If you missed her warning shot, Brainard stated that the Fed would unleash a series of interest rates hikes. It certainly looks to me as though they are going to raise by 1/2% in May. Additionally, she stated what the whole world already knew. The Fed would also consider, discuss and implement asset sales off its massive and unfathomable $9 trillion balance sheet. If her timing wasn’t so pathetically off, it would be laughable.

In almost one fell swoop Lael Brainard went from Janet Yellen to Paul Volcker. That’s not the way Fed Governors are supposed to behave. What happened to being “data dependent”? Instead, she is data panicking. In what has become a steady decline in the prowess of the Fed, there now exists a crisis in confidence. What the heck is going on there?

In August 2020 I started to sound the warning that the inflation genie was out of the bottle and she wasn’t going back in. Our global macro model started buying commodities which was a real sign. I was far from the only one and many people who manage money professionally concluded the same thing. I never claimed to be as brilliant (or even brilliant for that matter) as those academics on the Fed, but I also never ignore market messages which typically lead economic data by many months.

None of this is rocket science. As I have said since Q3 2020, the Fed should have started gently tapering in 2020, paused at completion and then start raising short-term interest rates during the second half of 2021. That long runway would have given the markets enough time to digest and accept. Instead, the Fed is doing a Chinese fire drill, losing the confidence of the public and causing ripple effects throughout the global financial system.

You bet I am annoyed. It should have never happened this way.

When I began forecasting a Q1 stock market decline last year, I was firm and crystal clear about the catalyst. When Russia invaded Ukraine, I reaffirmed my call that the decline was 80% Fed driven and 20% everything else. I said it on Yahoo Finance. I said on TD Ameritrade Network. I said it on Fox Business. I wrote about it endlessly here.
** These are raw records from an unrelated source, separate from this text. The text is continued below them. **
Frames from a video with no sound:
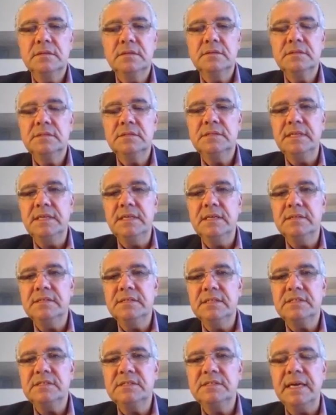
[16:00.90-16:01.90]

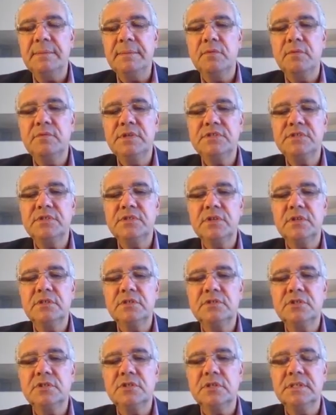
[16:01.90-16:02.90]
This type of
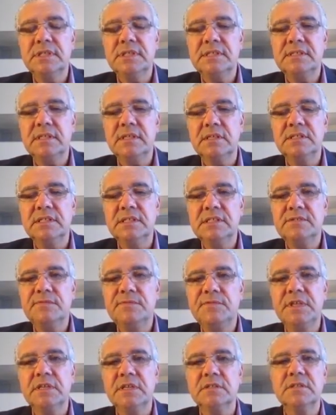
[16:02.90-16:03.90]
research, this
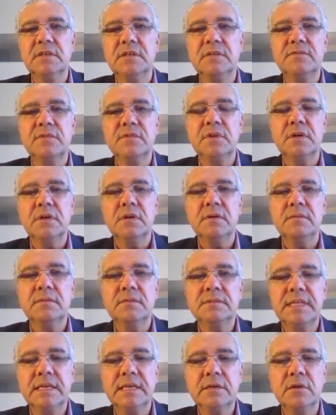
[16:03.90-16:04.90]
field of
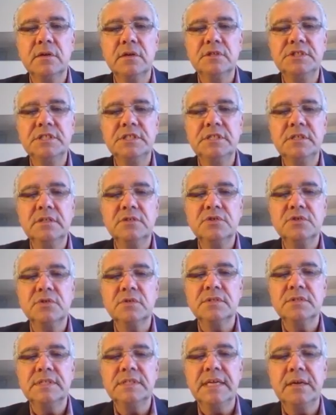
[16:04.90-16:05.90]
psychology
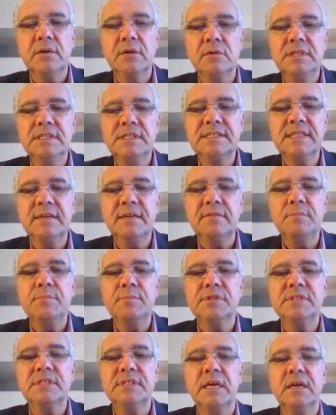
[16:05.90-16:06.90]
shows that only
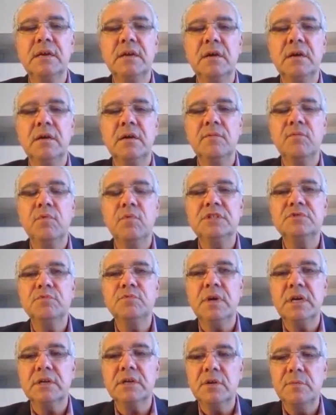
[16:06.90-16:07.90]
7% of what
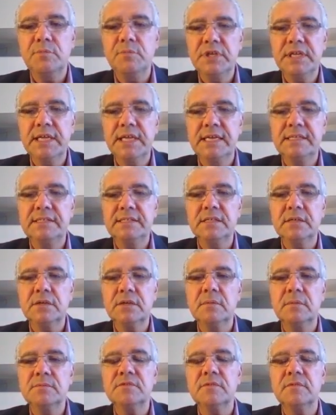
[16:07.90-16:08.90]
we are communicating
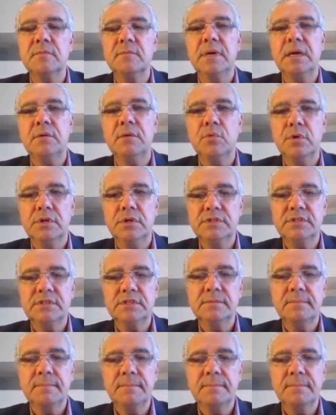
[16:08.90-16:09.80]
comes from our words.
The stock market had a beautiful run off the February and March lows and suckered in countless investors when the S&P 500 and other indices closed above their February bounce highs last week.

Given the strength of the rally, it should not be over now and I continue to believe the lows are in for the next few months. The market should continue with my overall 2022 theme of choppiness, buying weakness and selling strength. I have often shared the 2018 and 1994 years as nice analogs for 2022. I continue in that camp, but lean towards 1994 over 2018.

This pullback should also be viewed as one to determine future leadership after the initial bounce was led by what was hit hardest during the correction. On March 7th, I offered that crude oil was showing the seeds of the peak. That has been the high for crude so far. I fear that energy stocks are the new place to hide for investors which will ultimately end up in ruin. That sector needs to be shaken to remove the weak handed owners.

Another one of my main themes for 2022 was economic slowdown but not recession, again, similar to 1994 and 2018. I am standing by that. Of late, you can see that in a number of equity sectors. However, three of my key sectors, banks, transport and semis are not behaving well at all right now. Couple that with high yield bonds lagging and there are reasons for concern. Again, 2022 is a challenging year that requires patience and quality. Both bulls and bears will be frustrated and that should lead to an explosive move higher to 40,000 in 2023, assuming no recession.

On Tuesday we sold PCY, EMB and SSO. On Wednesday we bought DE, more biotech. We sold DIG, SARK and some EIDO and HYG.